Does your Organisation Need Mobile Device Management?
We’ve quickly become very dependent on our smart devices. The average Brit checks their phone 28 times a day; that’s almost twice per hour if they get 8 hours of sleep.
So it’s no wonder that personal mobile devices – smartphones, tablets and laptops – have become a very common sight in the modern workplace.
Not only that, but with the rise of remote working, people are doing more and more work on their own devices.
However, connecting personal mobile devices to secure corporate networks comes with its risks, as personal devices are vulnerable to many cybersecurity threats.

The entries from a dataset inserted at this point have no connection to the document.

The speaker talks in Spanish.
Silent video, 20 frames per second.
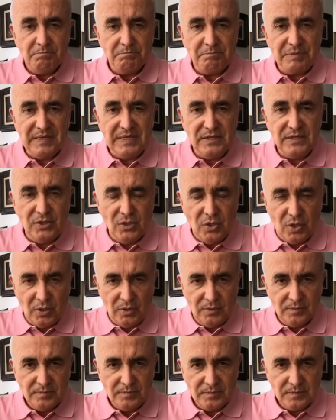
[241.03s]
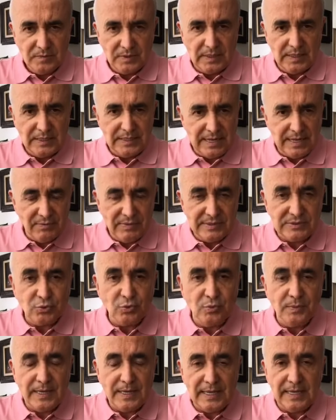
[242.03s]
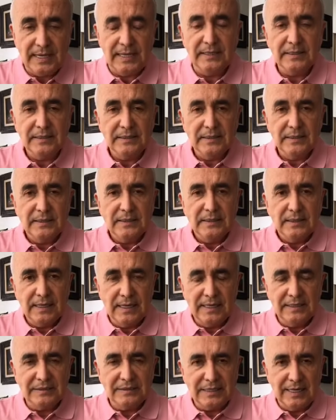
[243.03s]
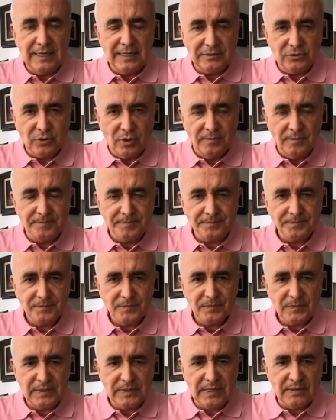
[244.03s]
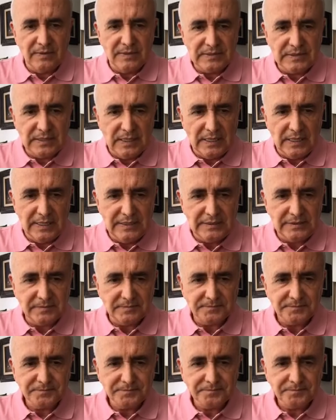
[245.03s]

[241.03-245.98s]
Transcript: pidió que ya no estuviera en Teletón. Quiero decirleslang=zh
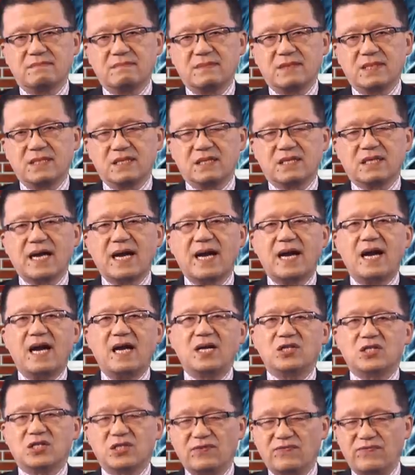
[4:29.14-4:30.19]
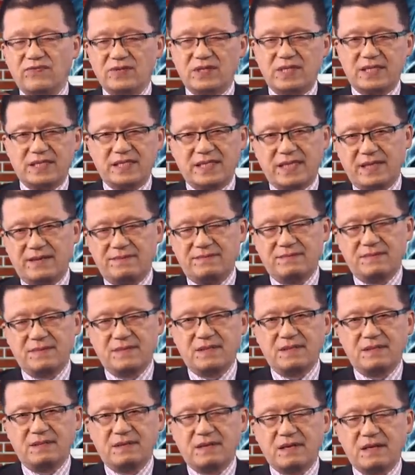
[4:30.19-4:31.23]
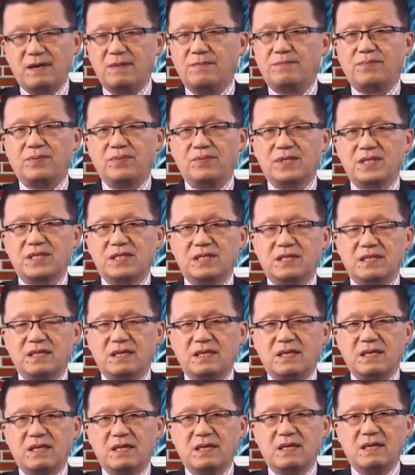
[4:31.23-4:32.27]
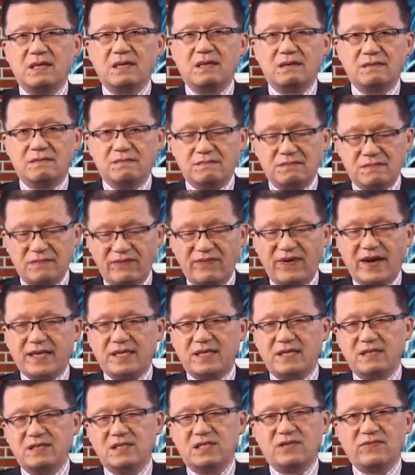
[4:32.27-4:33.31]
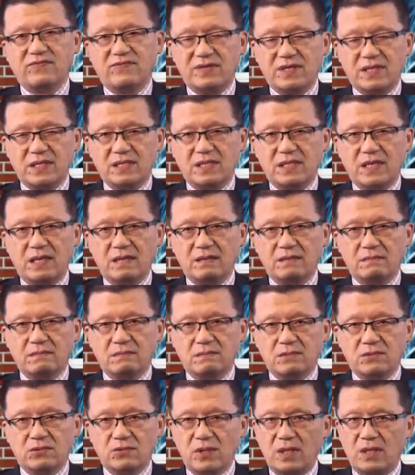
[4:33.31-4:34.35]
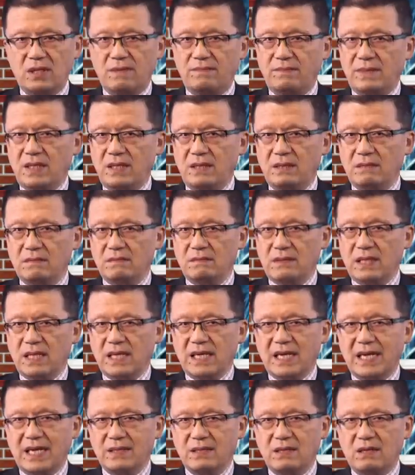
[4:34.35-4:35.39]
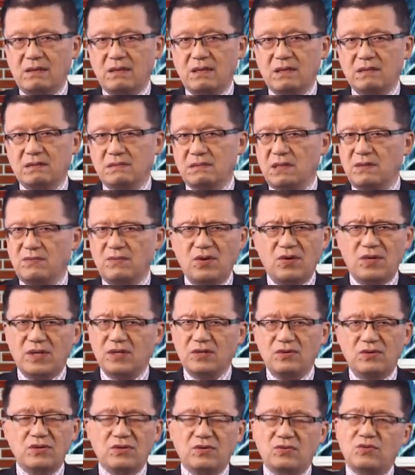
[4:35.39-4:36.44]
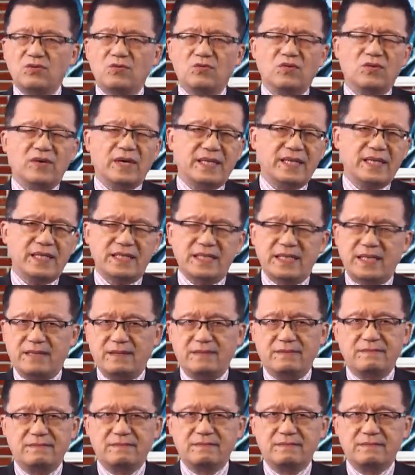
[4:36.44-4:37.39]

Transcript: 就他支付这个钱，而不是法庭支付这个钱，所以人们也看到了这孟晚舟有用不完的钱。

To protect your organisation’s private data from unsavoury characters, you need a strong strategy for protecting these devices and the company data they have access to.
That’s why today, we’re sharing our thoughts and advice on two tools that can help you do just that: personal mobile device policy and MDM software.
The practice of using your personal devices in the workplace is commonly referred to as ‘BYOD’, or bring your own device.
The good thing about BYOD culture is that it supports flexible working. Your employees will be able to work from anywhere: they can finish up a presentation on the train or send an urgent email while out of the office.
This, in turn, makes for more satisfied, efficient employees. If employees are able to do all of their work on devices of their own, there are also reduced equipment costs.
However, there are also significant risks that this presents.
Even if your employees have gone through extensive cybersecurity awareness training, this isn’t enough to properly protect your organisation’s data. Even the savviest employees can’t always stay on top of safety best practices without guidance.
That’s why strong endpoint protection policies when it comes to the use of personal mobile devices is so important.
‘Bring your own device’ culture is already a reality and there’s not much you can do about it: you don’t want to ban people’s own devices from the office outright. This is where a strong personal mobile device policy comes in.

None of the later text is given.